O papel do estado e o canto do uirapuru são lendas em comum
As contradições das ideias sobre privatizações e congelamentos só (des)encantam
Reza a lenda que o uirapuru é um pássaro muito especial, justo por sua capacidade de expressar uma certa magia. Por isso mesmo, quem o encontra pode ter um desejo realizado, o que faz desse pássaro uma referência de plena felicidade. Talvez essa virtude tenha sua origem na raridade que é se ouvir o canto do uirapuru. Afinal, esse momento melódico só ocorre no período de 15 a 20 dias por ano, exatamente na atividade de preparação do ninho.
De certo modo, entendo que essa parábola pode explicar um comportamento bipolar, que emana do ministério da economia. Algo que expõe as contradições, entre os que tiveram a formação e o exercício do ideal liberal, mas que foram capazes de se render aos apelos eleitorais e populistas. Tudo em nome de aberrações intervencionistas. Tão ou mais contraditório que entender a dessintonia ideológica entre as figuras de um presidente intervencionista e seu ministro liberal, é perceber que as respectivas contradições consolidam fatos reais. Afinal, cada vez mais a essência de cada parece ser raridade diante de posturas desalinhadas . Tal e qual o canto do uirapuru se revela como algo raro.
Diante disso, que se comece a parábola pela contradição das privatizações. Pauta bem comum aos liberais da equipe econômica, muito embora vista com enorme desconfiança por um chefe de executivo de formação nacionalista e corporativista, bastante suceptível ao viés populista. Foram 3 anos de insucesso com o tema. Contudo, bastou o processo eleitoral mostrar a cara, que o pêndulo presidencial fez seu comandante assumir um impróprio pseudo liberalismo. Pura conveniência, para quem só quer conquistar votos junto aos agentes do mercado e resilientes liberais, justo os que ainda crêem no embuste que se tornou esse governo. Mais fácil alcançar a sonoridade melidiosa do canto do uirapuru que acreditar numa genuína conquista liberal. Ou mesmo, reconhecer-se o abandono do sentimento presidencial pelos suas nandeiras - do nacionalismo e corporativismo.
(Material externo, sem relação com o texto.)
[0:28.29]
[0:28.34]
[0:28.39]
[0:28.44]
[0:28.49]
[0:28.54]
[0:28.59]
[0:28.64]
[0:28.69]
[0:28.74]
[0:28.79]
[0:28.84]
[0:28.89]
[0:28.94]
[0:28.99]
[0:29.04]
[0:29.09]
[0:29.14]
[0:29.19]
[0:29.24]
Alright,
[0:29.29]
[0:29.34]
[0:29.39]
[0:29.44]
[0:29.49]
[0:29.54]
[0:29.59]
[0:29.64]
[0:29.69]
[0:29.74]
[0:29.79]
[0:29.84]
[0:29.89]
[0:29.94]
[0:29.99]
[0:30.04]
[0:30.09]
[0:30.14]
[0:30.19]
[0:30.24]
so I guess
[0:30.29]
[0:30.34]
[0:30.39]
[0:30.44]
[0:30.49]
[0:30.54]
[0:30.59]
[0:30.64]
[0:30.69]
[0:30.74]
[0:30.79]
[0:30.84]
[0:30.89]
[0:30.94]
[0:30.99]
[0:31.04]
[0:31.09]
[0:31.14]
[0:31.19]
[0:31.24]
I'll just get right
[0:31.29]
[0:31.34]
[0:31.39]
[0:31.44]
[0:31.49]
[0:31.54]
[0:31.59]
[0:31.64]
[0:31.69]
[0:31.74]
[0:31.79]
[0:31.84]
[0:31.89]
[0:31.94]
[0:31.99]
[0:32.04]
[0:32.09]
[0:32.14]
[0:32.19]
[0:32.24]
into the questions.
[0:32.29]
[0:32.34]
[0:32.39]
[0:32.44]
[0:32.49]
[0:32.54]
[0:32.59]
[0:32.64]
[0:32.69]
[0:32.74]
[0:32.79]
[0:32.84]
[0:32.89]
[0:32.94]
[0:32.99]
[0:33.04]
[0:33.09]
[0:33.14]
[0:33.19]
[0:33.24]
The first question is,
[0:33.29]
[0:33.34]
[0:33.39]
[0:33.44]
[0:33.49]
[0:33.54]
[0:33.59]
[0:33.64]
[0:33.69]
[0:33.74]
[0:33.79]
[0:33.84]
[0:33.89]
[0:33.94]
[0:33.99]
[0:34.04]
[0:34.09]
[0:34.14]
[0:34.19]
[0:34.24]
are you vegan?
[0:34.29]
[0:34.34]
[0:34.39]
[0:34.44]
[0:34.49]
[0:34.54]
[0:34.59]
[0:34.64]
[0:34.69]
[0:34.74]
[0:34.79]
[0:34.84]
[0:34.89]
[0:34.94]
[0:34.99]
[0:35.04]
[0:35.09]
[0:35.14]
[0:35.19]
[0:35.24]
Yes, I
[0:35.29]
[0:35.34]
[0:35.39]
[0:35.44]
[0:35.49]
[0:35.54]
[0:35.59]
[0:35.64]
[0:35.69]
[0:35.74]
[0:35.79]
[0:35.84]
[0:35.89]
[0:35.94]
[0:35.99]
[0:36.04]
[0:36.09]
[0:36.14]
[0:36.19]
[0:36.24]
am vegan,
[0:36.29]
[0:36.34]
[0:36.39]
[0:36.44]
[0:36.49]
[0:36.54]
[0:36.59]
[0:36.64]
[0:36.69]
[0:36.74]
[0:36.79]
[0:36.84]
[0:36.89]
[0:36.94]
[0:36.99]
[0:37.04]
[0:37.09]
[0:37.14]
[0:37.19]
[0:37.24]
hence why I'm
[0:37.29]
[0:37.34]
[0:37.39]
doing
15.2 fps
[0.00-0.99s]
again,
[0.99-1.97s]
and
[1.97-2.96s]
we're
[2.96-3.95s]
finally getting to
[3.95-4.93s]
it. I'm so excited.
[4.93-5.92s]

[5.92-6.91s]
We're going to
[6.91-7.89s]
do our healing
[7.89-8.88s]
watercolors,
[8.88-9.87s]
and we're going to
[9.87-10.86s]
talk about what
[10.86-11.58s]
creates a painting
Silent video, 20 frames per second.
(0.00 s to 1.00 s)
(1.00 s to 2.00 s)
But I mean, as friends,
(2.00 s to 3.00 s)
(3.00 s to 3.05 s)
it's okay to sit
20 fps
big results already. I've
Uma outra parábola atual une essa falsa intenção privatizante com o ímpeto populista de intervir nos preços dos combustíveis. Um tema que, ao atingir em cheio a rainha da corte (a PETROBRAS), parece dar mais brilho aos embates. Trazer à tona a privatização da poderosa estatal em fim de mandato e em período eleitoral, ao unir os distintos discursos entre liberais e nacional-corporativistas do governo, não deixa de esconder a controvérsia de origem entre esses pares. Então, haja registros de cantos do uirapuru, porque se tornaram raridades o equilíbrio e a sensatez. Em especial, na hora de defender os ideais e implementar as propostas. Com ou sem a fachada do liberalismo ou intervencionismo, o desafio de privatizar a PETROBRÁS é simplesmente complexo. Fazer uso dessa estratégia como pretexto para baixar preços agora é mero debaneio e engodo. Da mesma forma que o discurso contrário, de certas lideranças oponentes, para as quais o verbo "reestatizar" se conjuga com muita simplicidade.
Por fim, a mais surpreendente das revelações: o ministro Guedes insinuar, sem escrúpulos e em forma de apelo, um pacto pelo congelamento momentâneo dos preços. Se toda forma de amor vale à pena e que seja infinita enquanto dure, liberal dizer "eu te amo" para o congelamento de preços é o "fim do mundo". Mas, em nome de um esforço pelo êxito eleitoral, agir como coadjuvante do populismo deixou de ser raridade. Desse modo, o incomum uirapuru vira aquele pardal que pousa em muros à vista.
E, assim, o Brasil segue seu ritmo de contradições e improvisos.